I am interested in the impact of digital information on the archival profession. In particular, I am curious about what archivists need to know to thrive in the digital era, to preserve records in digital formats. I believe that archivists need technical skills to be able to work with digital materials at a variety of levels. At the same time, they need to strong grasp of archival principles to be able to translate and adapt those concepts into new ways of working.
Radcliffe Workshop on Technology & Archival Processing
Recently I had the privilege of participating in a workshop
on technology and archival processing sponsored by the Radcliffe Institute for
Advanced Study and the Association for Research Libraries. The
workshop sought to explore ways to apply technology to tangible collections,
with only secondary consideration of born-digital materials. In particular, how can technology facilitate
arranging and describing archival collections?

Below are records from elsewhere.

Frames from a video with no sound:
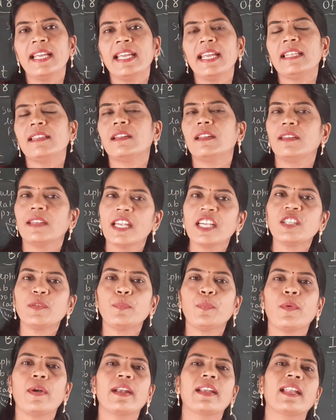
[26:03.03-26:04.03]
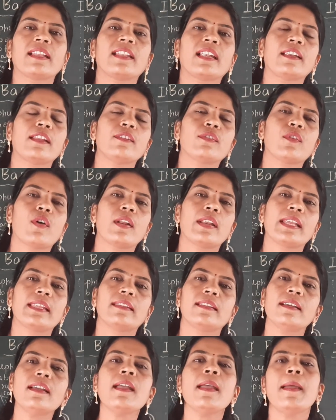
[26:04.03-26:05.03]
in the next point, and that is called as
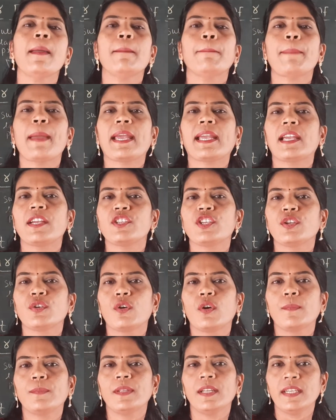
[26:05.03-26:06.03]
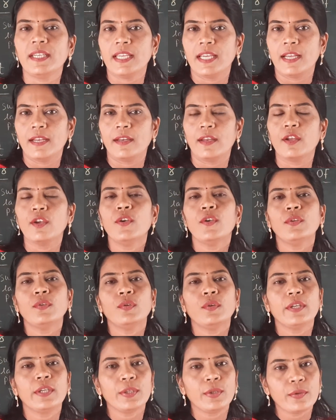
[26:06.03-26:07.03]
the packaging of the DNA. So
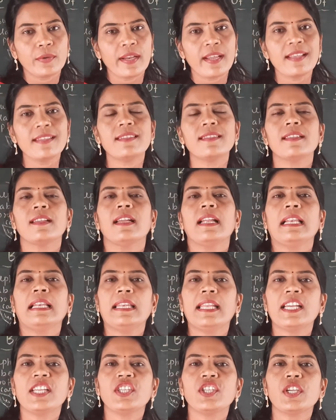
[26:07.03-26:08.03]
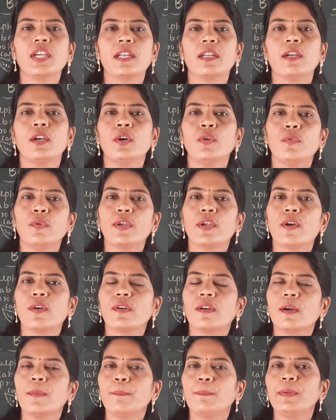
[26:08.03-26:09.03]
in today's lecture we have
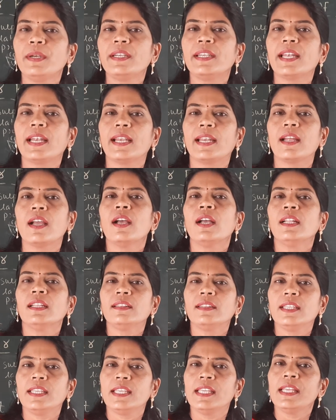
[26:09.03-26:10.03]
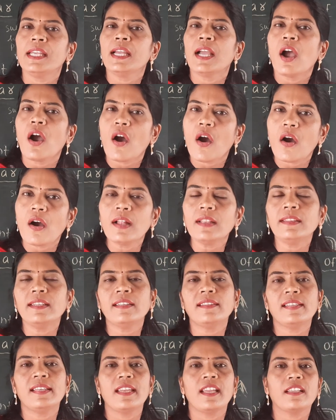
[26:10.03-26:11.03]
completed all the
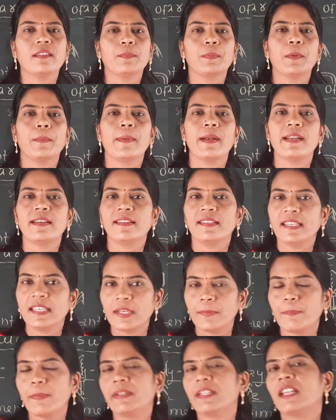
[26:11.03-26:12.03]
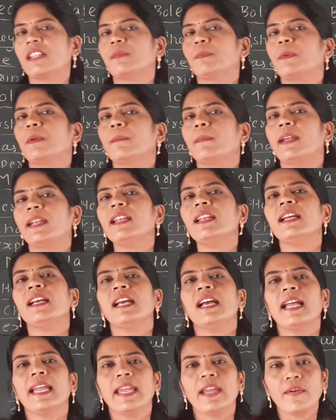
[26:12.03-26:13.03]
three experiments: Griffith experiment,
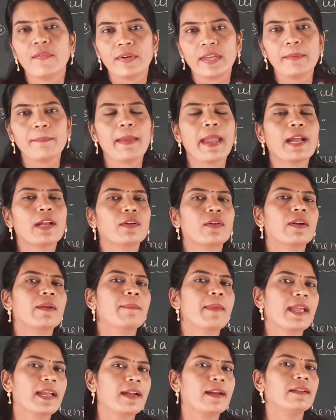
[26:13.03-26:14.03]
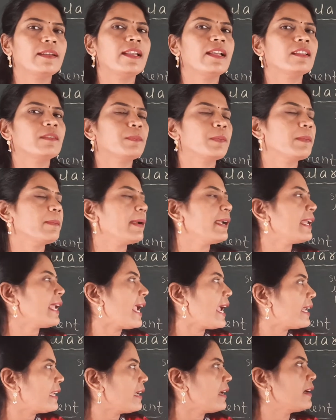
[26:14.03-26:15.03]
Avery McLeod-McCarthy experiment,
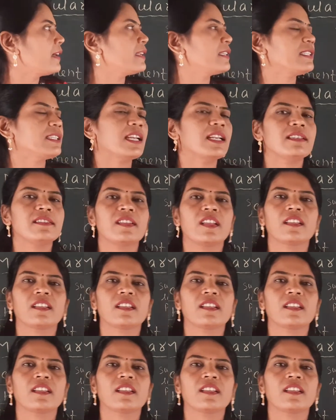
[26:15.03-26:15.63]
and Hershey and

A second, inherent question focused on how finding aids might change or
be improved through technology.
Aaron Trehub of Auburn and I were asked to offer closing
comments. I offer my observations here,
after taking time to reflect on the many excellent insights and ideas.
§ § §
Throughout the workshop, I wondered (as I often do) if
archivists were confronting evolution or revolution. Are we seeing the transformation of the
profession? Or, have things changed so
much that we’re really witnessing the demise of archives (and archivists) as we
I believe that archivists must persevere in their noble
profession because they serve a distinct role in society. They are focused on the long-tail value of
records, the usefulness of records long after they’ve been created. William Maher observed that archivists “must
stand fast and hold true to [their] role as custodians and guardians of the
authentic record of the past,” “to provide an authentic, comprehensive record that
ensures accountability for our institutions and preservation of cultural heritage
for our publics.”
For years, I've said that what archivists do (at the abstract level) remains the same,
but how we do must change.,
 Among other things, archivists
- Select and acquire records that capture a
complete (representative, if not exhaustive), accurate, and authentic story of
the past. If not, cultural memory will be
lost, the future will not have the records its needs to understand its past,
and individuals and organizations will not have the evidence necessary to
protect their rights and interests.
- Organize and describe those records to
provide physical and intellectual control.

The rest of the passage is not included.